Lors d'un match de Premier League, certaines entreprises spécialisées surveillent jusqu'à 5.000 points de données différents: chaque tacle, passe, tir ou but est répertorié puis compilé dans des bases statistiques revendues à très bon prix.
«Nous ne savons pas uniquement combien de buts un joueur marque, nous pouvons aussi prédire combien il devrait en marquer. Ces informations sont utilisées par tout le monde, des clubs de football aux studios de jeux vidéo en passant par les sociétés de paris sportifs», relève Wired.
Au Royaume-Uni, le seul secteur des paris sur le football pèse plus de 1,4 milliard de livres [1,55 milliard d'euros]. En 2019, l'entreprise Genius Sports a signé un contrat de cinq ans –dont le montant n'a pas été rendu public– portant sur la Premier League, la D2 anglaise et le championnat écossais. Il lui donne le droit de collecter les données sur plus de 4.000 matchs, ainsi que de les revendre.
Certains joueurs ne l'entendent cependant plus de cette oreille. Plus de 400 d'entre eux, menés par Russell Slade, qui a entraîné les équipes de Cardiff City et de Leyton Orient, se sont rassemblés au sein du collectif Project Red Card.
Les sportifs affirment que leurs données de performance sont des données personnelles et qu'à ce titre, en vertu des réglementations britannique comme européenne (RGPD), elle ne peuvent pas être collectées ni exploitées financièrement sans leur consentement.
Statut public ou privé
Si la justice leur donne raison, certains joueurs pourraient exiger des dizaines de milliers d'euros d'indemnisation pour l'exploitation non autorisée de leurs données au cours des dix dernières années, la durée maximale fixée par les textes. Et ce n'est pas qu'une question d'argent: les statistiques influencent également la carrière des footballeurs.

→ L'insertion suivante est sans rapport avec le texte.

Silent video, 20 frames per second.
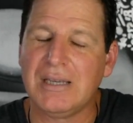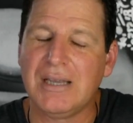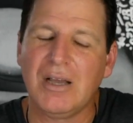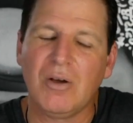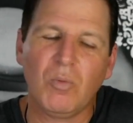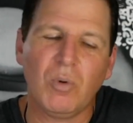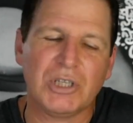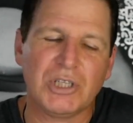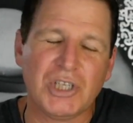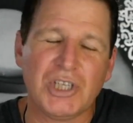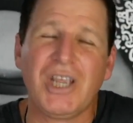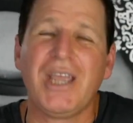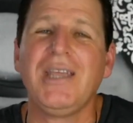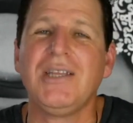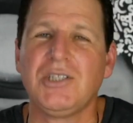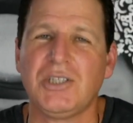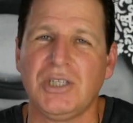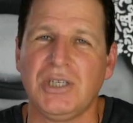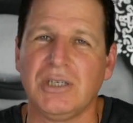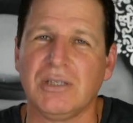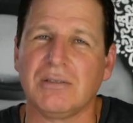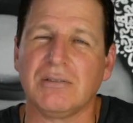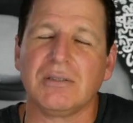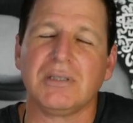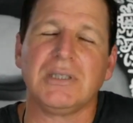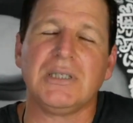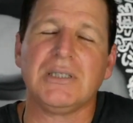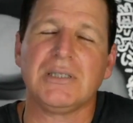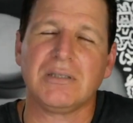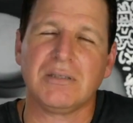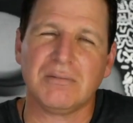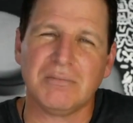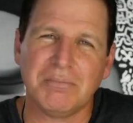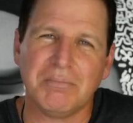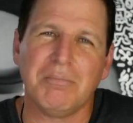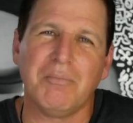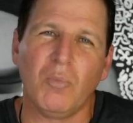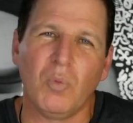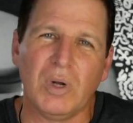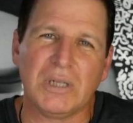What changed here, at least
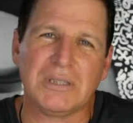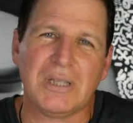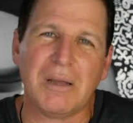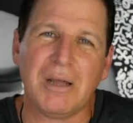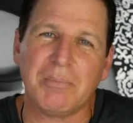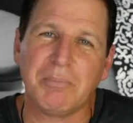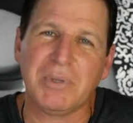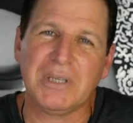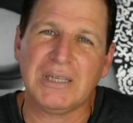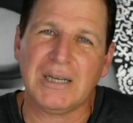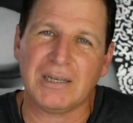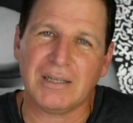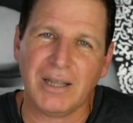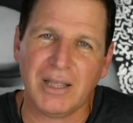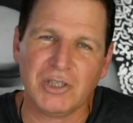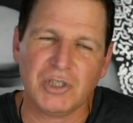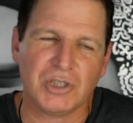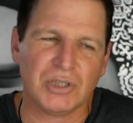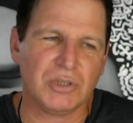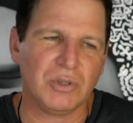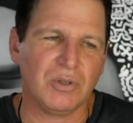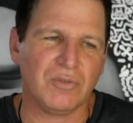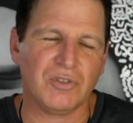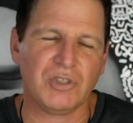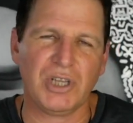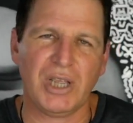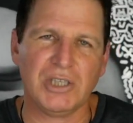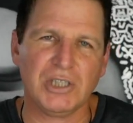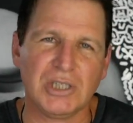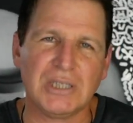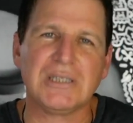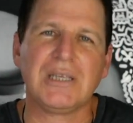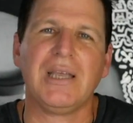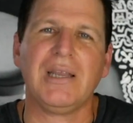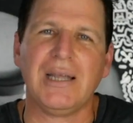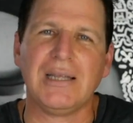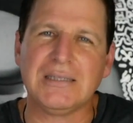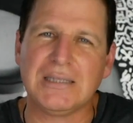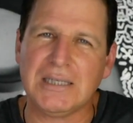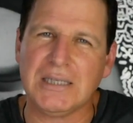what I've been alleged to have changed, because again,
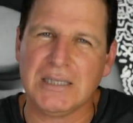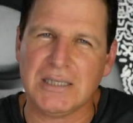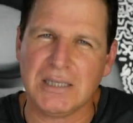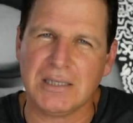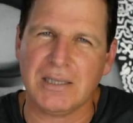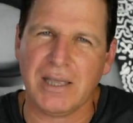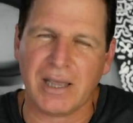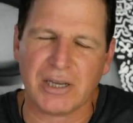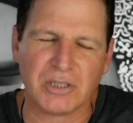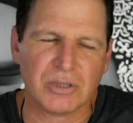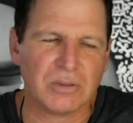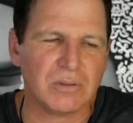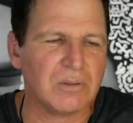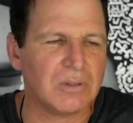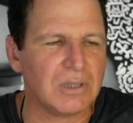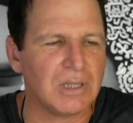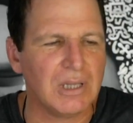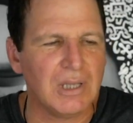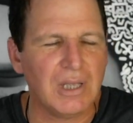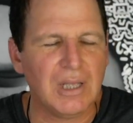I didn't see the actual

«La précision de leurs passes, leur forme physique, leur vitesse, [...] c'est comme ça que les joueurs sont évalués à présent. Le message est simple: pour faire ça, vous avez besoin du consentement d'un joueur, et vous ne l'avez pas», dénonce Richard Dutton, un représentant de Project Red Card.
Selon les sociétés qui collectent et commercialisent ces données, celles-ci ne seraient pas privées mais publiques: les matchs de football sont diffusés à la télévision, vus par le public du stade et décortiqués par les médias. La vérité se situe probablement entre les deux: certaines d'entre elles sont publiques, d'autres sont plus sensibles.
Au-delà de la Premier League, de plus en plus de sportifs professionnels sont désormais équipés de capteurs (Oura Ring, puces RFID...) pour récolter la moindre donnée, notamment en NBA et NFL. Là aussi, leur propriété fait l'objet d'âpres –et légitimes– discussions.